Recent research carried out by ComRes earlier this year highlighted the significant impact Paralympians have as role models. When you see figures like 84% of UK adults saying the achievements of ParalympicsGB athletes have a positive impact on society overall you begin to appreciate the significance of what we do.

Then there are the more personal experiences, back in 2012, I was contacted by the father of a little girl who had had her leg amputated after contracting meningitis. He asked me if I would Tweet her a happy birthday message; we are still in touch seven years on. I genuinely believe that interaction would have changed how she views herself and helped her realise – even as an eight-year-old – what opportunities were out there for her.

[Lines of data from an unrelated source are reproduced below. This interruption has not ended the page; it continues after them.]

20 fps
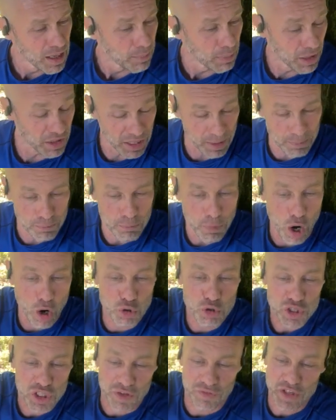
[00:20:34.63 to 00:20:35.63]
I think
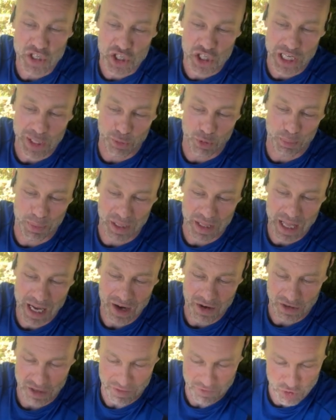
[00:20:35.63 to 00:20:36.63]
most of the shit would be
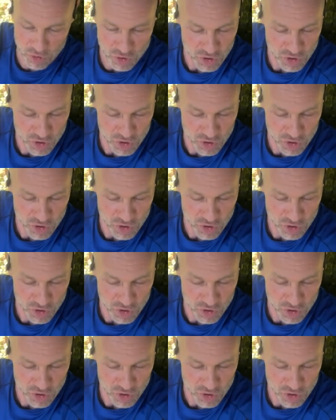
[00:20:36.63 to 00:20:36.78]
there. And you have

Similarly, before London 2012 it was rare to associate words like strong, confident, athletic and powerful with disabled people. We just never made those connections. There was a far narrower view of what a person with an impairment looked like and what they could achieve.

The Paralympics has shattered that illusion and I am determined to be part of the team that continues to drive that momentum at the Tokyo 2020 Paralympic Games.

But while I do believe attitudes towards disabled people are improving, there is still far more to be done.

I encounter situations with my husband Brent – a fellow athlete and a wheelchair user – which prove that while changes are happening, we are not there yet. If we go out for a meal, the waiter might look to me for the order or give me the bill.

Still, I do notice societal changes – particularly among the younger generation.

In a supermarket one day, I overheard a conversation between a girl and her mother, who was telling her daughter not to stare, for I had a ‘poorly leg’.

There was a brief pause, then the young girl replied ‘no she doesn’t, she has a robot leg’ – and just carried on. This little girl wasn’t fazed; she didn’t feel sorry for me.

It was just normal. And I loved that.